Work request ▸ An exact transcription of all the entries is needed; pictures stay out.

(Saved entries)
^^^^^^^^^^^^^^^^
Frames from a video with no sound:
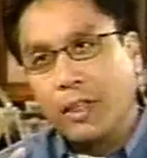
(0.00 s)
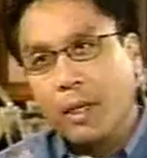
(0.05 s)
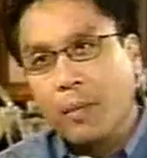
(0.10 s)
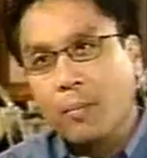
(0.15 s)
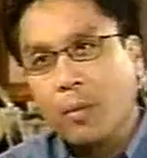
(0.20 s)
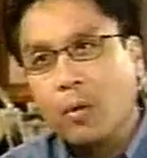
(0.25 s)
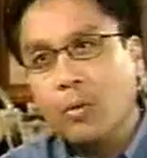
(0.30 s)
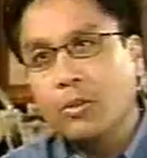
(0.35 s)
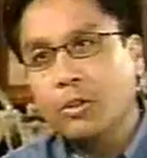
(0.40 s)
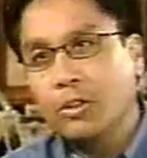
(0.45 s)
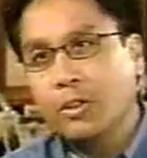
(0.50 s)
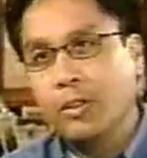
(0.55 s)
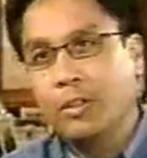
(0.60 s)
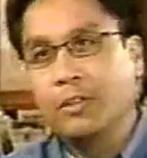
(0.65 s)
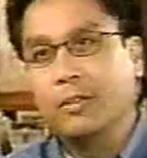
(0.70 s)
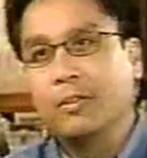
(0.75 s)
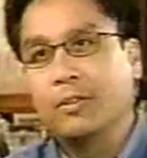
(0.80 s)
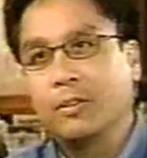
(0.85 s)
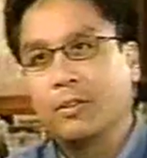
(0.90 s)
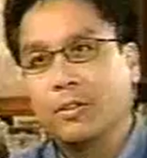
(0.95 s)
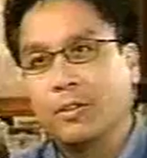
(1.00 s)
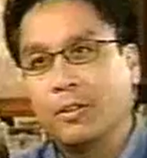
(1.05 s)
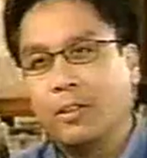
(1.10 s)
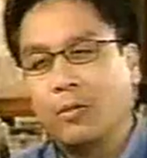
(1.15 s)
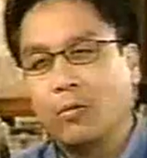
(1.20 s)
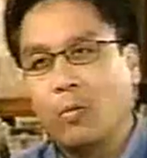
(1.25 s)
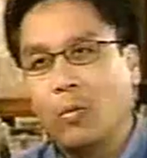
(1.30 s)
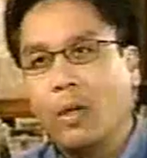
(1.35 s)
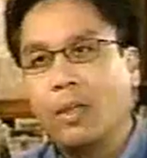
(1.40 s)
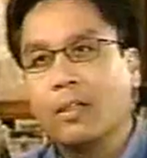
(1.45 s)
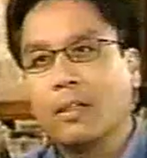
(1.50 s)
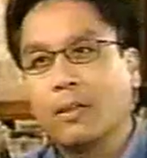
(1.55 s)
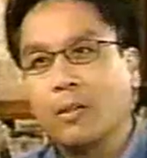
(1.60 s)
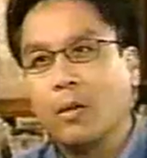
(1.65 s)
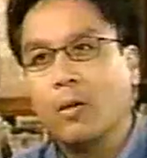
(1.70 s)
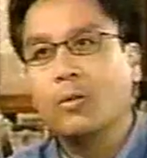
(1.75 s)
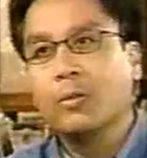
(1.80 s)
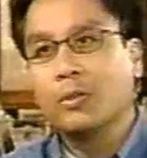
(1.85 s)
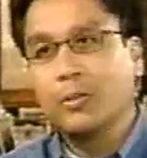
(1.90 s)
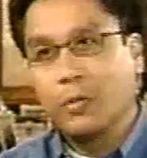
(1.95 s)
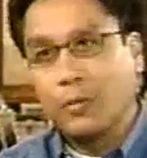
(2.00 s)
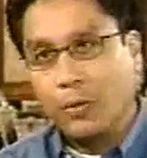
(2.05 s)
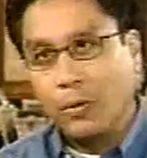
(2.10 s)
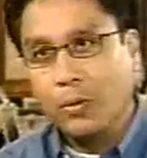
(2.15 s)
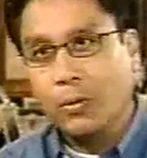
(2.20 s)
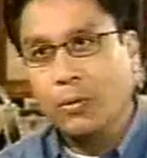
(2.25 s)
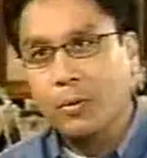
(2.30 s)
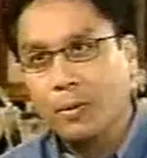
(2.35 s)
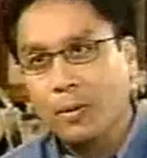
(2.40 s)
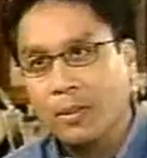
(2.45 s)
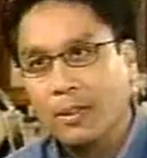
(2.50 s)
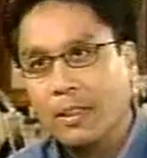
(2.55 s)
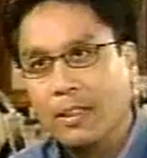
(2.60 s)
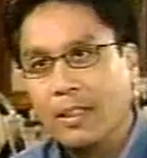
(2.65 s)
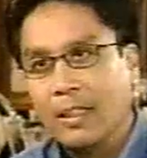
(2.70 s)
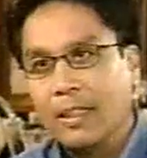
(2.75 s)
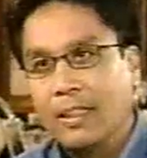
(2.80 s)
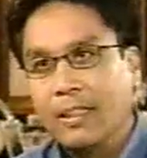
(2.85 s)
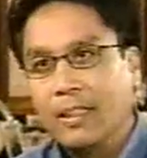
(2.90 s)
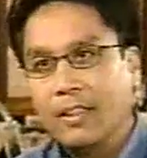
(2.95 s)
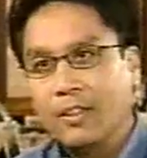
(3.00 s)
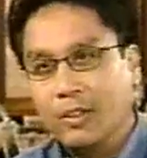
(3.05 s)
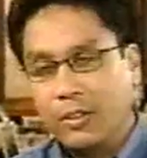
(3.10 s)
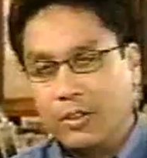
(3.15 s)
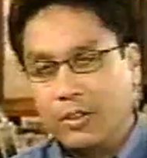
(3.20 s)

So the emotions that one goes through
^^^^^^^^^^^^^^^^
Solution for this task ▸
Frames from a video with no sound:
(0.00 s)
(0.05 s)
(0.10 s)
(0.15 s)
(0.20 s)
(0.25 s)
(0.30 s)
(0.35 s)
(0.40 s)
(0.45 s)
(0.50 s)
(0.55 s)
(0.60 s)
(0.65 s)
(0.70 s)
(0.75 s)
(0.80 s)
(0.85 s)
(0.90 s)
(0.95 s)
(1.00 s)
(1.05 s)
(1.10 s)
(1.15 s)
(1.20 s)
(1.25 s)
(1.30 s)
(1.35 s)
(1.40 s)
(1.45 s)
(1.50 s)
(1.55 s)
(1.60 s)
(1.65 s)
(1.70 s)
(1.75 s)
(1.80 s)
(1.85 s)
(1.90 s)
(1.95 s)
(2.00 s)
(2.05 s)
(2.10 s)
(2.15 s)
(2.20 s)
(2.25 s)
(2.30 s)
(2.35 s)
(2.40 s)
(2.45 s)
(2.50 s)
(2.55 s)
(2.60 s)
(2.65 s)
(2.70 s)
(2.75 s)
(2.80 s)
(2.85 s)
(2.90 s)
(2.95 s)
(3.00 s)
(3.05 s)
(3.10 s)
(3.15 s)
(3.20 s)

So the emotions that one goes through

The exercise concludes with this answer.